| What is being asked |
For each entry, repeat the text exactly and omit any picture it holds.

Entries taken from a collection
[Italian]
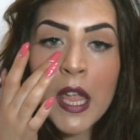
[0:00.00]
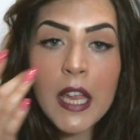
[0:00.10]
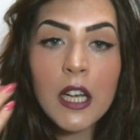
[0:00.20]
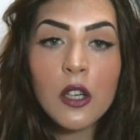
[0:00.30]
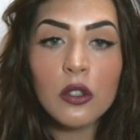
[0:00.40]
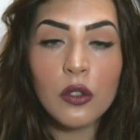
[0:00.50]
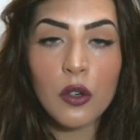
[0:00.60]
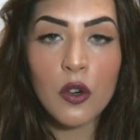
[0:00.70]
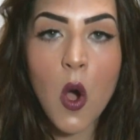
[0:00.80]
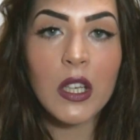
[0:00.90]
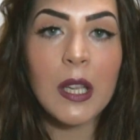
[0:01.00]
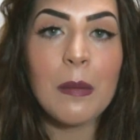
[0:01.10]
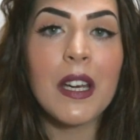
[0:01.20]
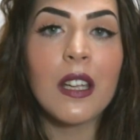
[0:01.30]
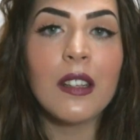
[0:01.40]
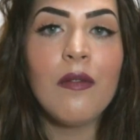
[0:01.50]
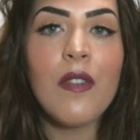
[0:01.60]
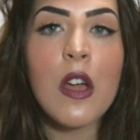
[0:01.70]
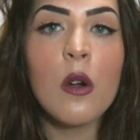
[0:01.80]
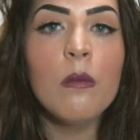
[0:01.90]
il contorno occhi perché è
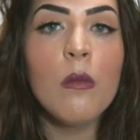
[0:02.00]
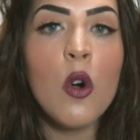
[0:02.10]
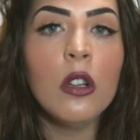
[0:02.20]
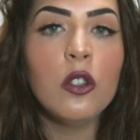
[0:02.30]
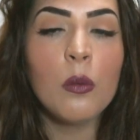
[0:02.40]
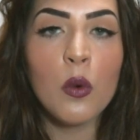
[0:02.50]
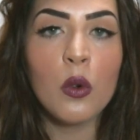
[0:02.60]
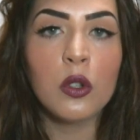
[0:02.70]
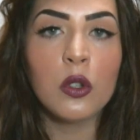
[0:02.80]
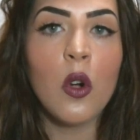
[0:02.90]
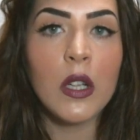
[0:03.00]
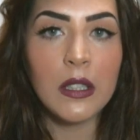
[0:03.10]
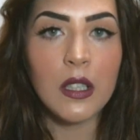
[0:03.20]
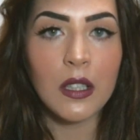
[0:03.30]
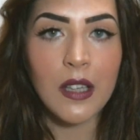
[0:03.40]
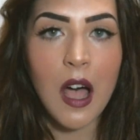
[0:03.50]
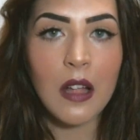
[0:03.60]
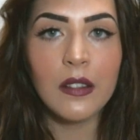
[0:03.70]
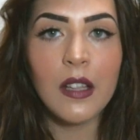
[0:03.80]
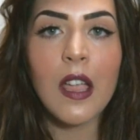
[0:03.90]
davvero molto molto
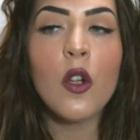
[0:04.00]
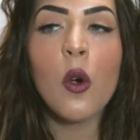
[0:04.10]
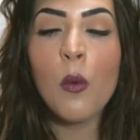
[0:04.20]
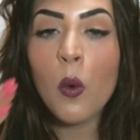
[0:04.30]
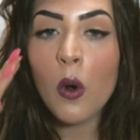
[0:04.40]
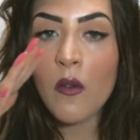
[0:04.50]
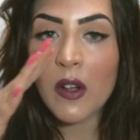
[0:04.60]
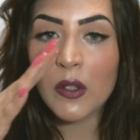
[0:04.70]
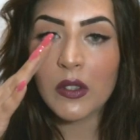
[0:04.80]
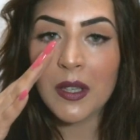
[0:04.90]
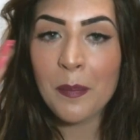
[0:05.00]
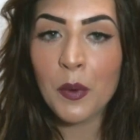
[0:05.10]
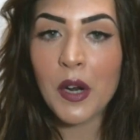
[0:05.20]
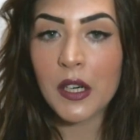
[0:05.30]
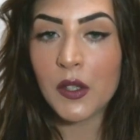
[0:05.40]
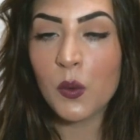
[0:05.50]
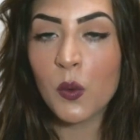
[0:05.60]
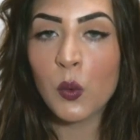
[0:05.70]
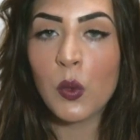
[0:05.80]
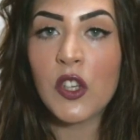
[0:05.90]
idratante io comunque lo vado a tamponare su
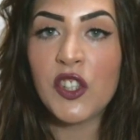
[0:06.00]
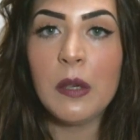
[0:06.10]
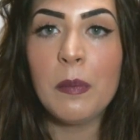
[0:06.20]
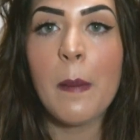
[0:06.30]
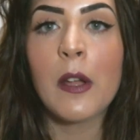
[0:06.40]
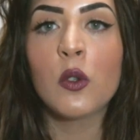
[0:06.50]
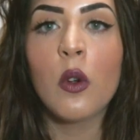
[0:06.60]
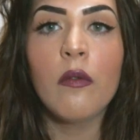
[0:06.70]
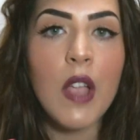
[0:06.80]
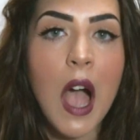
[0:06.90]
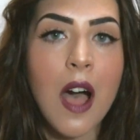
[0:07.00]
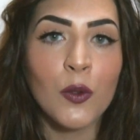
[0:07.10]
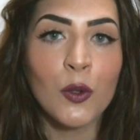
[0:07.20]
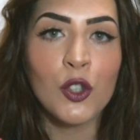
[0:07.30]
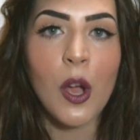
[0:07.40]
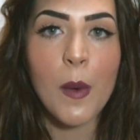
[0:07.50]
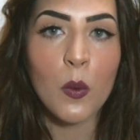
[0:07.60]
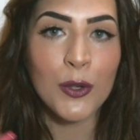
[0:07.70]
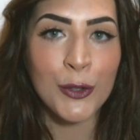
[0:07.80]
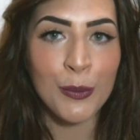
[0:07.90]
con una cipria ma non ho ovviato diciamo a
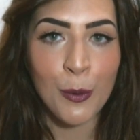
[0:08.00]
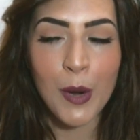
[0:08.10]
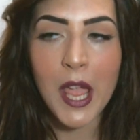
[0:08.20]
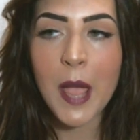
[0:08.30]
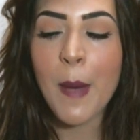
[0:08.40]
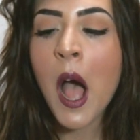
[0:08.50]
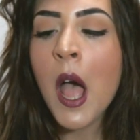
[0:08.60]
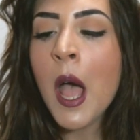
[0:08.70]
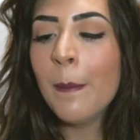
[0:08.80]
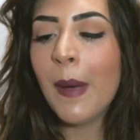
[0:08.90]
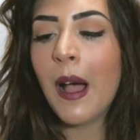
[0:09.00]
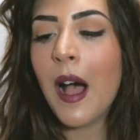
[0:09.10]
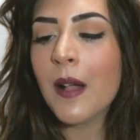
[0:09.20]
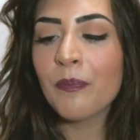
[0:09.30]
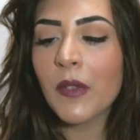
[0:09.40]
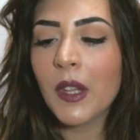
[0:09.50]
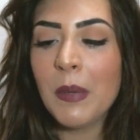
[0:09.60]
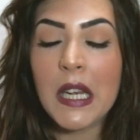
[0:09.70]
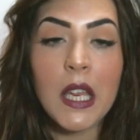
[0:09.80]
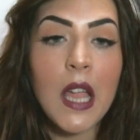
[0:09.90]
questo problema ma mm,
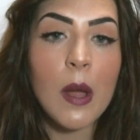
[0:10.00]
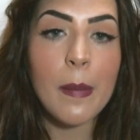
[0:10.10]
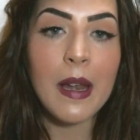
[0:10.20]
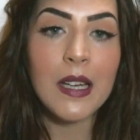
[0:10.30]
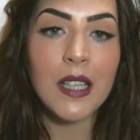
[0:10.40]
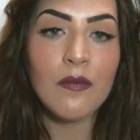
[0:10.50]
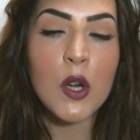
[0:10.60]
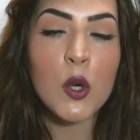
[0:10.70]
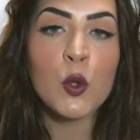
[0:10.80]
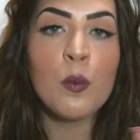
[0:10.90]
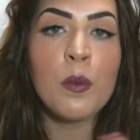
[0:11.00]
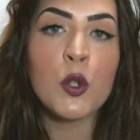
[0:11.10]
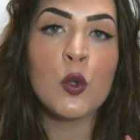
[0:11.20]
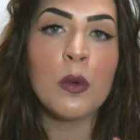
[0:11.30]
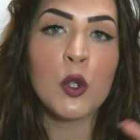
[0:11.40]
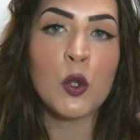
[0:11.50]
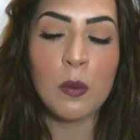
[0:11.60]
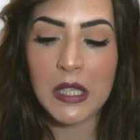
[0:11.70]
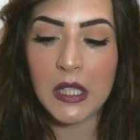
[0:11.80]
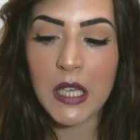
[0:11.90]
per chi ha una pelle davvero super super
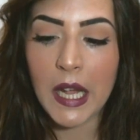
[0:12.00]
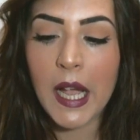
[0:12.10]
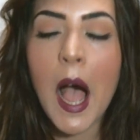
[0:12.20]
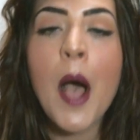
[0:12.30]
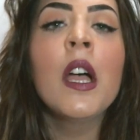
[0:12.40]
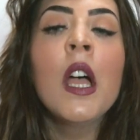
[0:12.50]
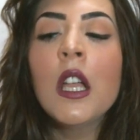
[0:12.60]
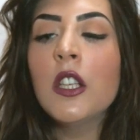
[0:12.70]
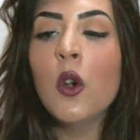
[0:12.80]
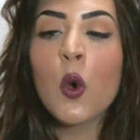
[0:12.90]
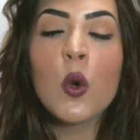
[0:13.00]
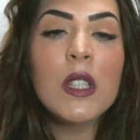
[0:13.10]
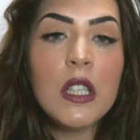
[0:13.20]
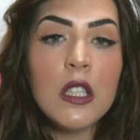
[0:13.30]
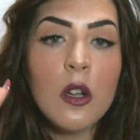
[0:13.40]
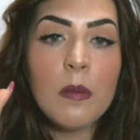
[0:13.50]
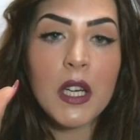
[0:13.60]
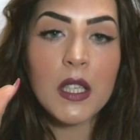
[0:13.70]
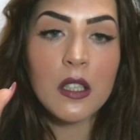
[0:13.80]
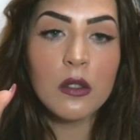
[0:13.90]
super secca glielo consiglio
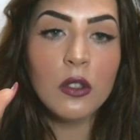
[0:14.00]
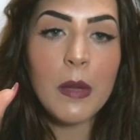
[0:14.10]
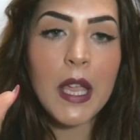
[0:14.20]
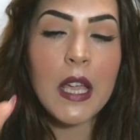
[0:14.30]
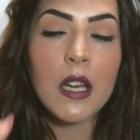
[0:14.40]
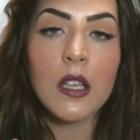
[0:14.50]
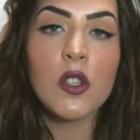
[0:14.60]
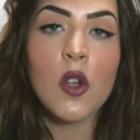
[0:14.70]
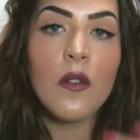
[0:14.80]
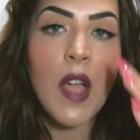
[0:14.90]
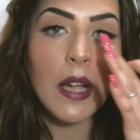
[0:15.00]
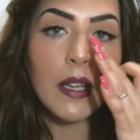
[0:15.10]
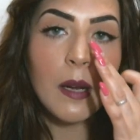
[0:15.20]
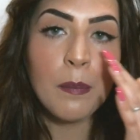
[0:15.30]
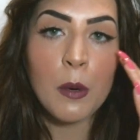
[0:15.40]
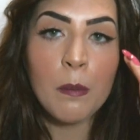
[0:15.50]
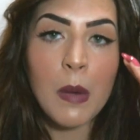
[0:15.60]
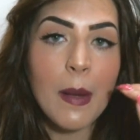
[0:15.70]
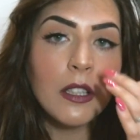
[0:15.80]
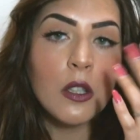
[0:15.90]
perché secondo me risolve anche il
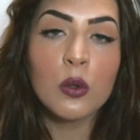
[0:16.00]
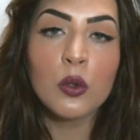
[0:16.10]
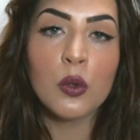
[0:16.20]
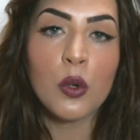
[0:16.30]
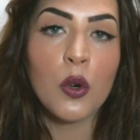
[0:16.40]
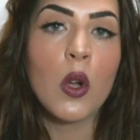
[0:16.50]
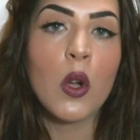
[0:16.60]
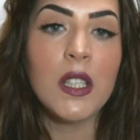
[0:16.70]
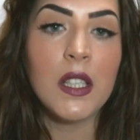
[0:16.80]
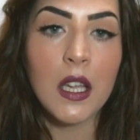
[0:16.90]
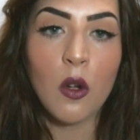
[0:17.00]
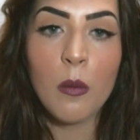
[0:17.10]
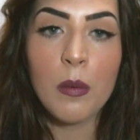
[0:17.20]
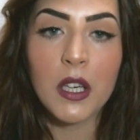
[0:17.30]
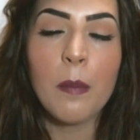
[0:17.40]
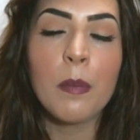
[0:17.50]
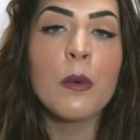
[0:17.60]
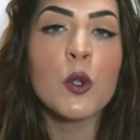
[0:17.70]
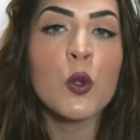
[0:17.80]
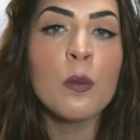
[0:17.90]
problema del contorno occhi secco perché è
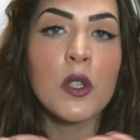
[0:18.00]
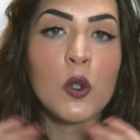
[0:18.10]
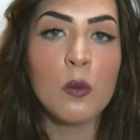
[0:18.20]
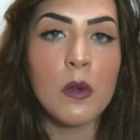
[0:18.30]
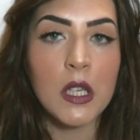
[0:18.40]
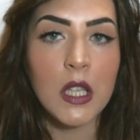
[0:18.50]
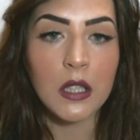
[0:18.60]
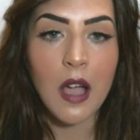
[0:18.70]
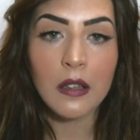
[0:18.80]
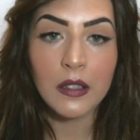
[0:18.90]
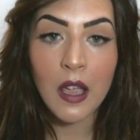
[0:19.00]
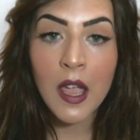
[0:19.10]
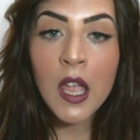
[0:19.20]
proprio super super idratante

| Expected answer |
[Italian]
[0:00.00]
[0:00.10]
[0:00.20]
[0:00.30]
[0:00.40]
[0:00.50]
[0:00.60]
[0:00.70]
[0:00.80]
[0:00.90]
[0:01.00]
[0:01.10]
[0:01.20]
[0:01.30]
[0:01.40]
[0:01.50]
[0:01.60]
[0:01.70]
[0:01.80]
[0:01.90]
il contorno occhi perché è
[0:02.00]
[0:02.10]
[0:02.20]
[0:02.30]
[0:02.40]
[0:02.50]
[0:02.60]
[0:02.70]
[0:02.80]
[0:02.90]
[0:03.00]
[0:03.10]
[0:03.20]
[0:03.30]
[0:03.40]
[0:03.50]
[0:03.60]
[0:03.70]
[0:03.80]
[0:03.90]
davvero molto molto
[0:04.00]
[0:04.10]
[0:04.20]
[0:04.30]
[0:04.40]
[0:04.50]
[0:04.60]
[0:04.70]
[0:04.80]
[0:04.90]
[0:05.00]
[0:05.10]
[0:05.20]
[0:05.30]
[0:05.40]
[0:05.50]
[0:05.60]
[0:05.70]
[0:05.80]
[0:05.90]
idratante io comunque lo vado a tamponare su
[0:06.00]
[0:06.10]
[0:06.20]
[0:06.30]
[0:06.40]
[0:06.50]
[0:06.60]
[0:06.70]
[0:06.80]
[0:06.90]
[0:07.00]
[0:07.10]
[0:07.20]
[0:07.30]
[0:07.40]
[0:07.50]
[0:07.60]
[0:07.70]
[0:07.80]
[0:07.90]
con una cipria ma non ho ovviato diciamo a
[0:08.00]
[0:08.10]
[0:08.20]
[0:08.30]
[0:08.40]
[0:08.50]
[0:08.60]
[0:08.70]
[0:08.80]
[0:08.90]
[0:09.00]
[0:09.10]
[0:09.20]
[0:09.30]
[0:09.40]
[0:09.50]
[0:09.60]
[0:09.70]
[0:09.80]
[0:09.90]
questo problema ma mm,
[0:10.00]
[0:10.10]
[0:10.20]
[0:10.30]
[0:10.40]
[0:10.50]
[0:10.60]
[0:10.70]
[0:10.80]
[0:10.90]
[0:11.00]
[0:11.10]
[0:11.20]
[0:11.30]
[0:11.40]
[0:11.50]
[0:11.60]
[0:11.70]
[0:11.80]
[0:11.90]
per chi ha una pelle davvero super super
[0:12.00]
[0:12.10]
[0:12.20]
[0:12.30]
[0:12.40]
[0:12.50]
[0:12.60]
[0:12.70]
[0:12.80]
[0:12.90]
[0:13.00]
[0:13.10]
[0:13.20]
[0:13.30]
[0:13.40]
[0:13.50]
[0:13.60]
[0:13.70]
[0:13.80]
[0:13.90]
super secca glielo consiglio
[0:14.00]
[0:14.10]
[0:14.20]
[0:14.30]
[0:14.40]
[0:14.50]
[0:14.60]
[0:14.70]
[0:14.80]
[0:14.90]
[0:15.00]
[0:15.10]
[0:15.20]
[0:15.30]
[0:15.40]
[0:15.50]
[0:15.60]
[0:15.70]
[0:15.80]
[0:15.90]
perché secondo me risolve anche il
[0:16.00]
[0:16.10]
[0:16.20]
[0:16.30]
[0:16.40]
[0:16.50]
[0:16.60]
[0:16.70]
[0:16.80]
[0:16.90]
[0:17.00]
[0:17.10]
[0:17.20]
[0:17.30]
[0:17.40]
[0:17.50]
[0:17.60]
[0:17.70]
[0:17.80]
[0:17.90]
problema del contorno occhi secco perché è
[0:18.00]
[0:18.10]
[0:18.20]
[0:18.30]
[0:18.40]
[0:18.50]
[0:18.60]
[0:18.70]
[0:18.80]
[0:18.90]
[0:19.00]
[0:19.10]
[0:19.20]
proprio super super idratante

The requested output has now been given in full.